Увидев приоткрытую дверь в операционную, я очнулся окончательно. Неужели Лешку увезли? Куда?!
Два шага — и я у палаты.
— Да сядьте вы в конце концов! Что вы прыгаете, как заведенный?
— Где Леха?!
— У вас что, амнезия? — Девушка держала в руке металлический пенал с инструментами. — Я же минуту назад говорила вам, что он на операции!
Все, что тогда умещалось у меня в голове, — Гольцову будут делать операцию не меньше трех часов. А я, оказывается, только что пришел.
Дверь прикрыли, и мне осталось лишь считать квадратики на рифленом стекле. Я сидел на кушетке перед операционной, а мой друг Гольцов лежал обнаженный на столе в палате, и в его шее копошились руки, блестящие от крови. Кровь блестела на резине, издевательски напоминая о том, что во благо это делается или нет — она все равно будет блестеть одинаково весело и живо…
Я снова закрыл глаза.
Тот вечер был самым длинным в моей жизни. Я не забуду его никогда, как никогда не забуду Лешку.

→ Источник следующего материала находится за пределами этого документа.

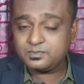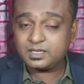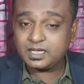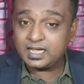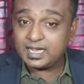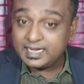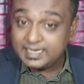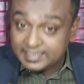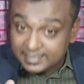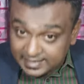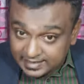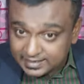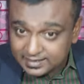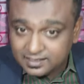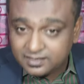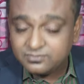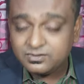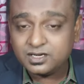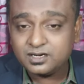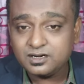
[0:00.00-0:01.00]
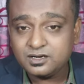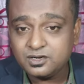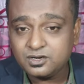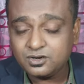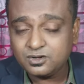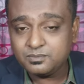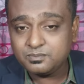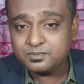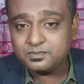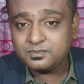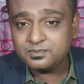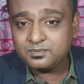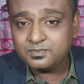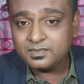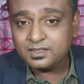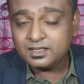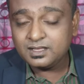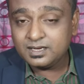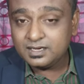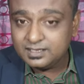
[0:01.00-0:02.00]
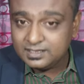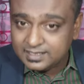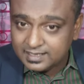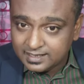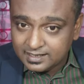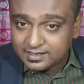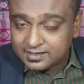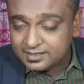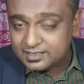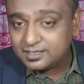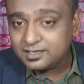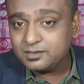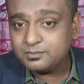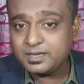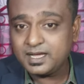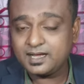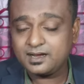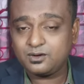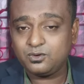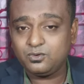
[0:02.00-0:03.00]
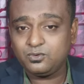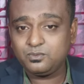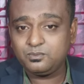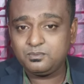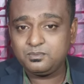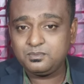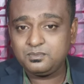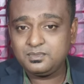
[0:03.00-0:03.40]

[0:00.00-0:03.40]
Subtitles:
I did give her a drop, did return back home.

— Мы пойдем домой или нет, Гольцов? — спросил я, смеясь.
Алексей сидел напротив меня на столе и рассказывал о том, как борется с алкоголизмом тестя. Рассказ сводился к тому, что все методы испробованы, а, по мнению Гете, «когда же все испробованы средства, тогда разящий остается меч».
— Двенадцатый час ночи уже, Леха!.. — смеялся я, слушая о нетрадиционном методе лечения — «батарея плюс наручники».
Весь день мы пасли домушников. Проморозив сопли в неотапливаемом подъезде, нам удалось «сломать» двух гастролеров с поличным, прямо в квартире. Гастролеры сейчас размышляли над смыслом жизни в камерах, а мы никак не могли разойтись по домам. Адреналин выплескивался наружу через истерический смех и бессмысленные разговоры. Еще не уйдя домой, мы в кабинете уже жили днем грядущим. Работа с жуликами «закрепилась» признаниями в двух кражах и соответствующими оперативно-следственными мероприятиями. Мы проехали по двум адресам, где воры показывали места «изъятия» имущества, и утро обещало нам масштабную работу. Гастролеры имели характерный почерк, который оставили более чем в двадцати адресах, — придурки в каждой квартире разбивали кинескопы телевизоров, которые не рисковали уносить из-за их габаритов. Брали лишь деньги и небольшие вещи. Честно говоря, сомнений в том, что судебная экспертиза признает их невменяемыми, не оставалось. Однако не было сомнений и в том, что мы с Лехой «подняли темняки» полугодовой давности и «сняли» целую группу. Вот поэтому адреналин и хлестал. «Фарт» прет, и было чему радоваться.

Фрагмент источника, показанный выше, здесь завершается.